• What is expected:
No pictures belong in the copy. Restate the rest of the data exactly.
═══
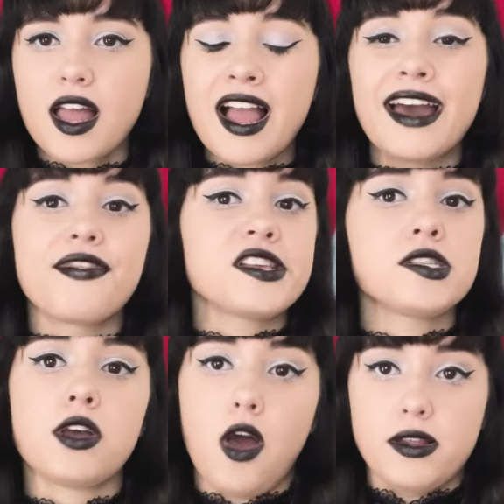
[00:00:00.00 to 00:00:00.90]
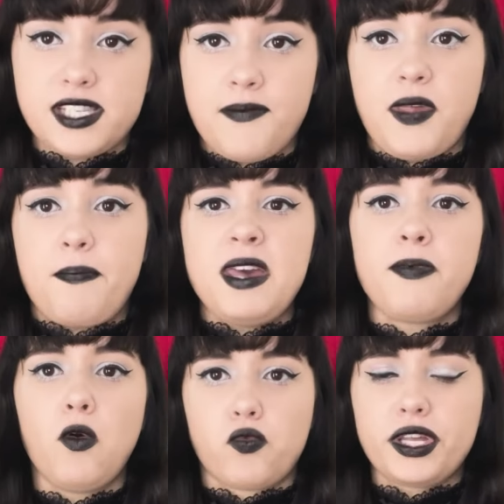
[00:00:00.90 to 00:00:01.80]
And this is a concept that
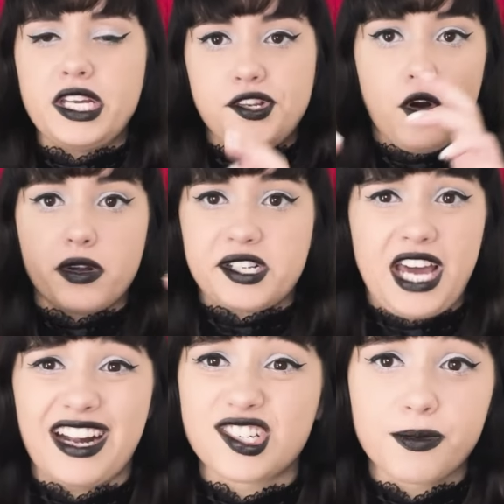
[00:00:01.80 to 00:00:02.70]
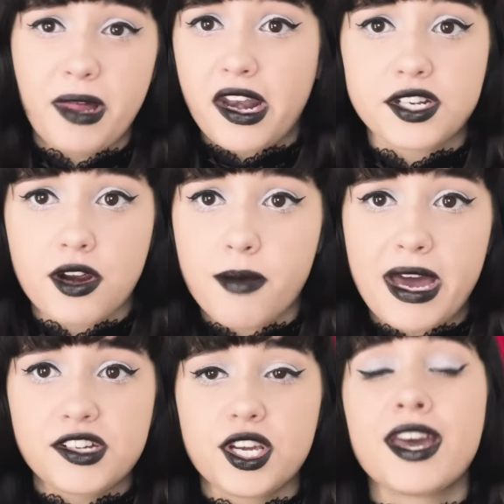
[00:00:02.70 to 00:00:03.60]
people really don't attach to planetary
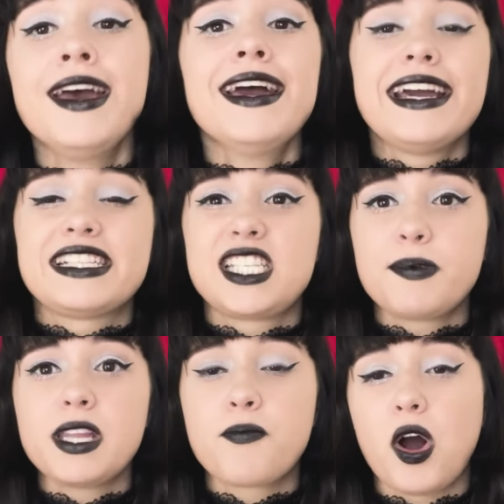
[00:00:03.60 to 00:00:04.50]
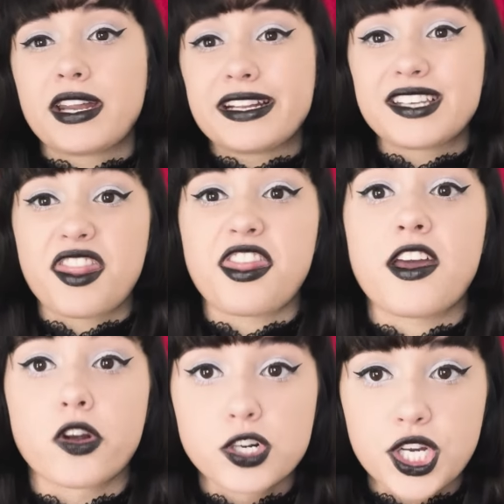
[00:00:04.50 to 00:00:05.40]
magic. It's typically brought into
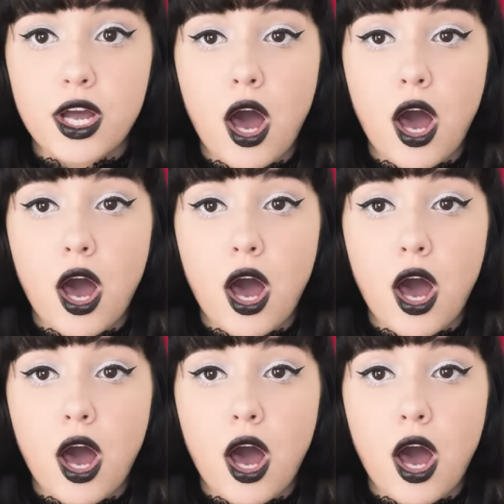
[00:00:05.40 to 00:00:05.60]
theurgic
═══
• Final answer:
[00:00:00.00 to 00:00:00.90]
[00:00:00.90 to 00:00:01.80]
And this is a concept that
[00:00:01.80 to 00:00:02.70]
[00:00:02.70 to 00:00:03.60]
people really don't attach to planetary
[00:00:03.60 to 00:00:04.50]
[00:00:04.50 to 00:00:05.40]
magic. It's typically brought into
[00:00:05.40 to 00:00:05.60]
theurgic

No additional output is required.